Sekarang, sebagai seorang pria tua yang melihat kembali kehidupan yang panjang, saya merenungkan semua yang terjadi. Revolusi kami penuh dengan kesulitan dan pengorbanan. Itu tidak sempurna, dan kami membuat kesalahan di sepanjang jalan. Namun, tidak dapat disangkal bahwa kami mengubah Prancis selamanya. Kami mengakhiri kekuasaan mutlak raja dan gagasan bahwa beberapa orang dilahirkan untuk memerintah sementara yang lain dilahirkan untuk melayani. Warisan kami menyebar jauh melampaui perbatasan Prancis, menginspirasi orang-orang di seluruh dunia untuk menuntut hak-hak mereka dan memperjuangkan kebebasan. Kami menunjukkan bahwa orang-orang biasa, ketika bersatu, memiliki kekuatan untuk menantang ketidakadilan dan membangun masa depan yang lebih baik.
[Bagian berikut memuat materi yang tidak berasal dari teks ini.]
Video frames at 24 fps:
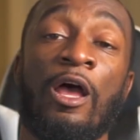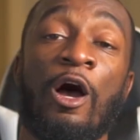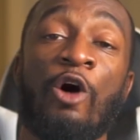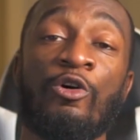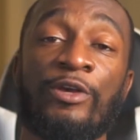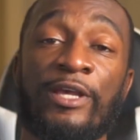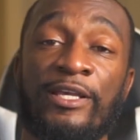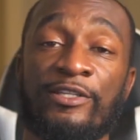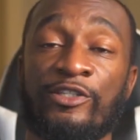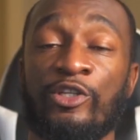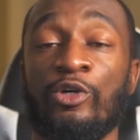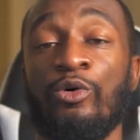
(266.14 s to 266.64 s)

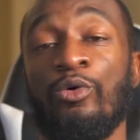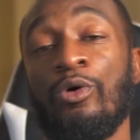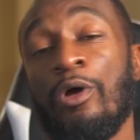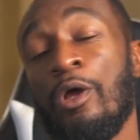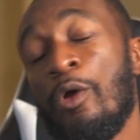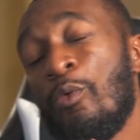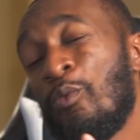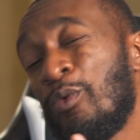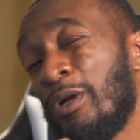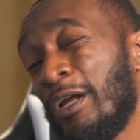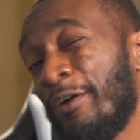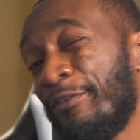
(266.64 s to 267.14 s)
Okay, so
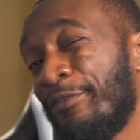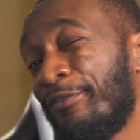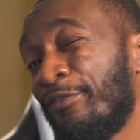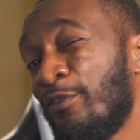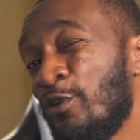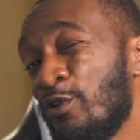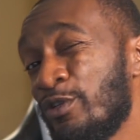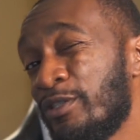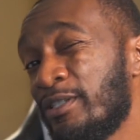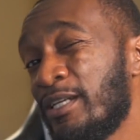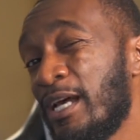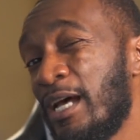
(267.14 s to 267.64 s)
when I
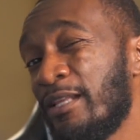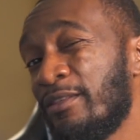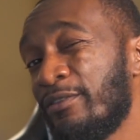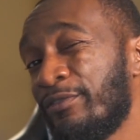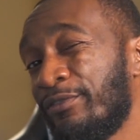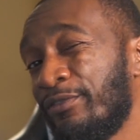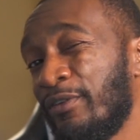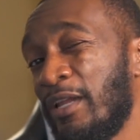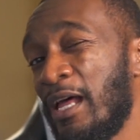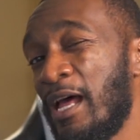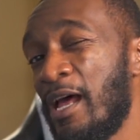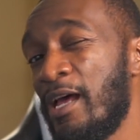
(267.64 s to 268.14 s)
first got the
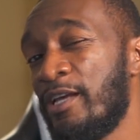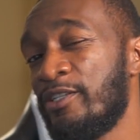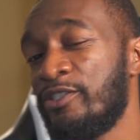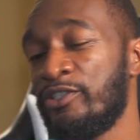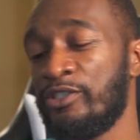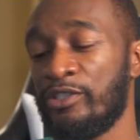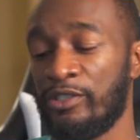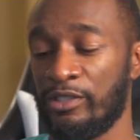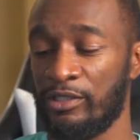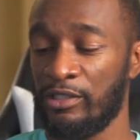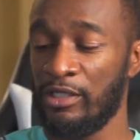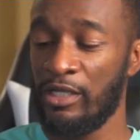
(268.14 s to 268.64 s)

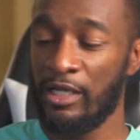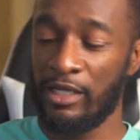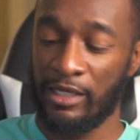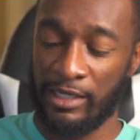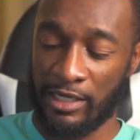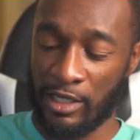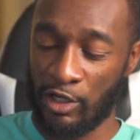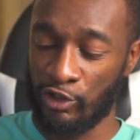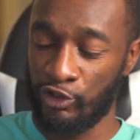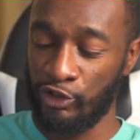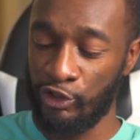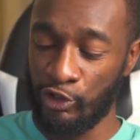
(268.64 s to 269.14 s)
flash and
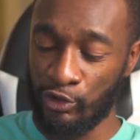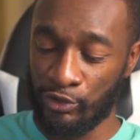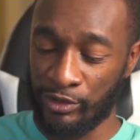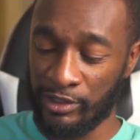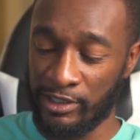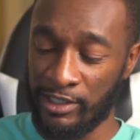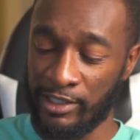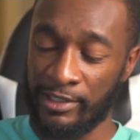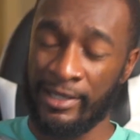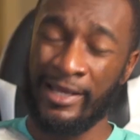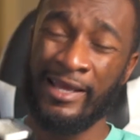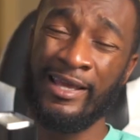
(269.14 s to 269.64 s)
I was using
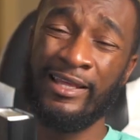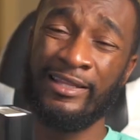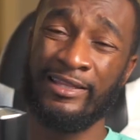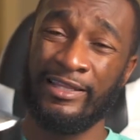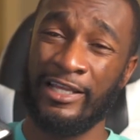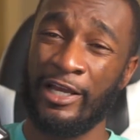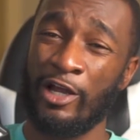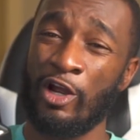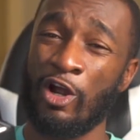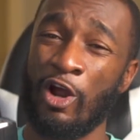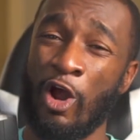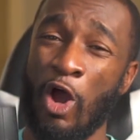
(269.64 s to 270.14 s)
it,
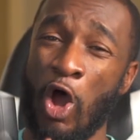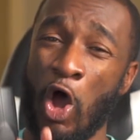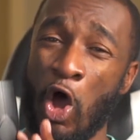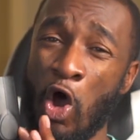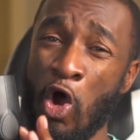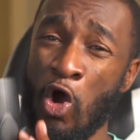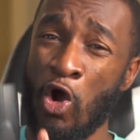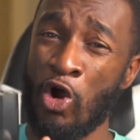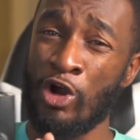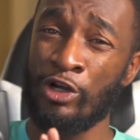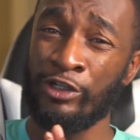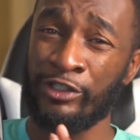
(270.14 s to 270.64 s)
there
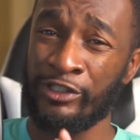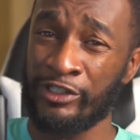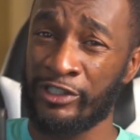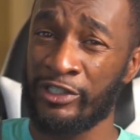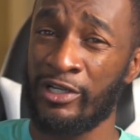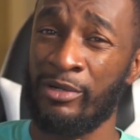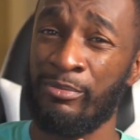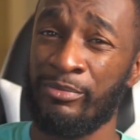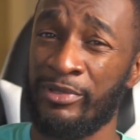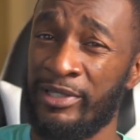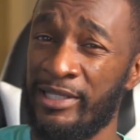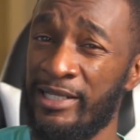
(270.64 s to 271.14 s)
are
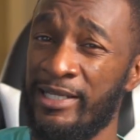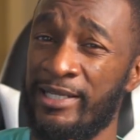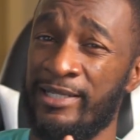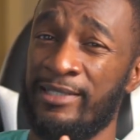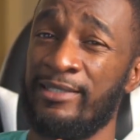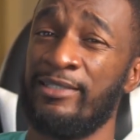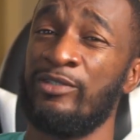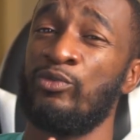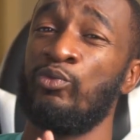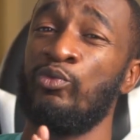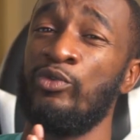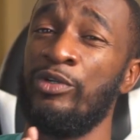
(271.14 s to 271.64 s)
some
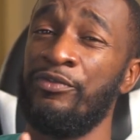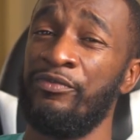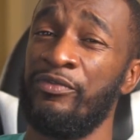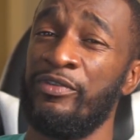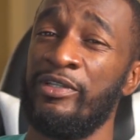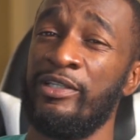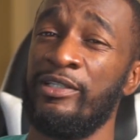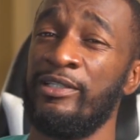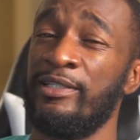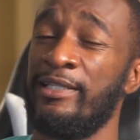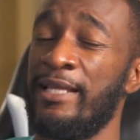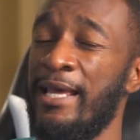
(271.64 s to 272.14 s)
things with
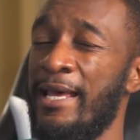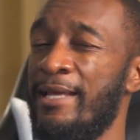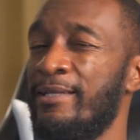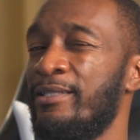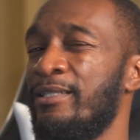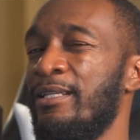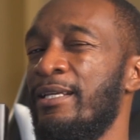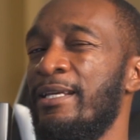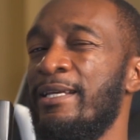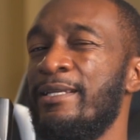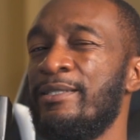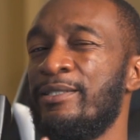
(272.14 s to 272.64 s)
it that
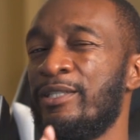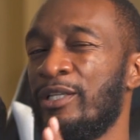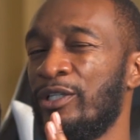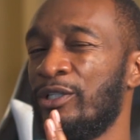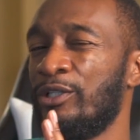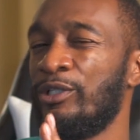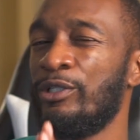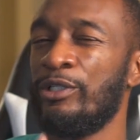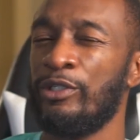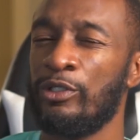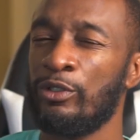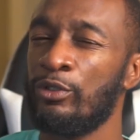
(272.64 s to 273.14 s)
is a
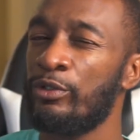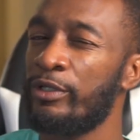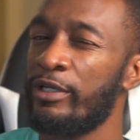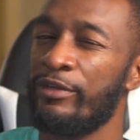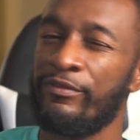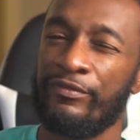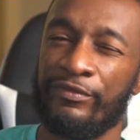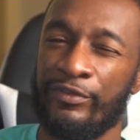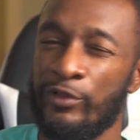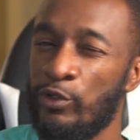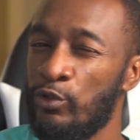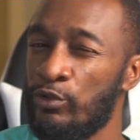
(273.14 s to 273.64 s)
little
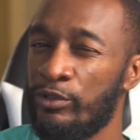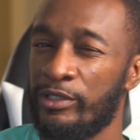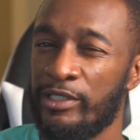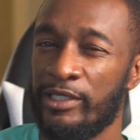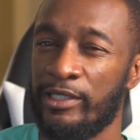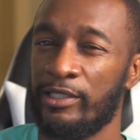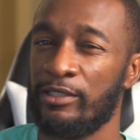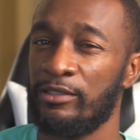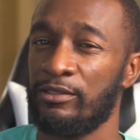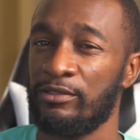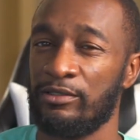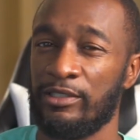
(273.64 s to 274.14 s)

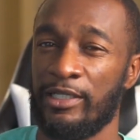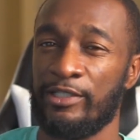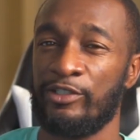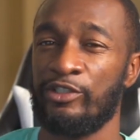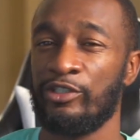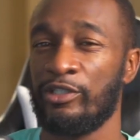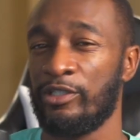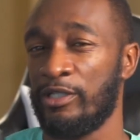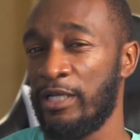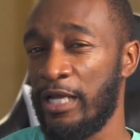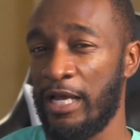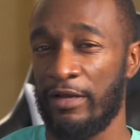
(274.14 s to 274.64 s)
confusing that you're
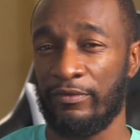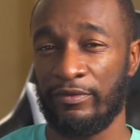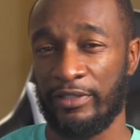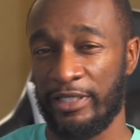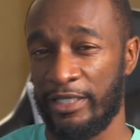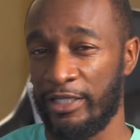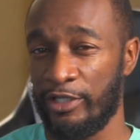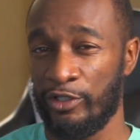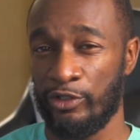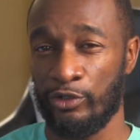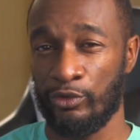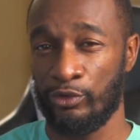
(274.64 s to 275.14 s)
gonna have to
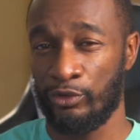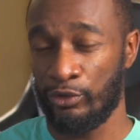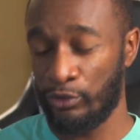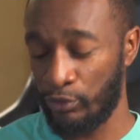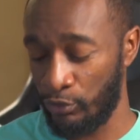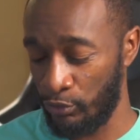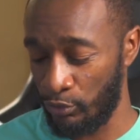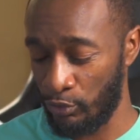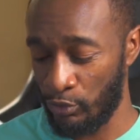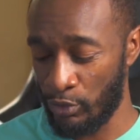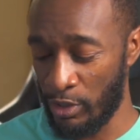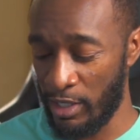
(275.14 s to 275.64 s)
get used
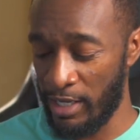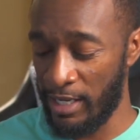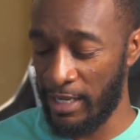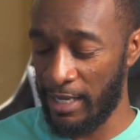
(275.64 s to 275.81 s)
to,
Kisah kami adalah bukti bahwa perubahan mungkin terjadi. Jadi, saya meninggalkan Anda dengan pemikiran ini: jangan pernah meremehkan kekuatan suara Anda. Percayalah pada pentingnya memperjuangkan apa yang benar dan adil. Karena seperti yang kami tunjukkan di jalanan Paris bertahun-tahun yang lalu, tindakan orang-orang biasa dapat membentuk kembali dunia.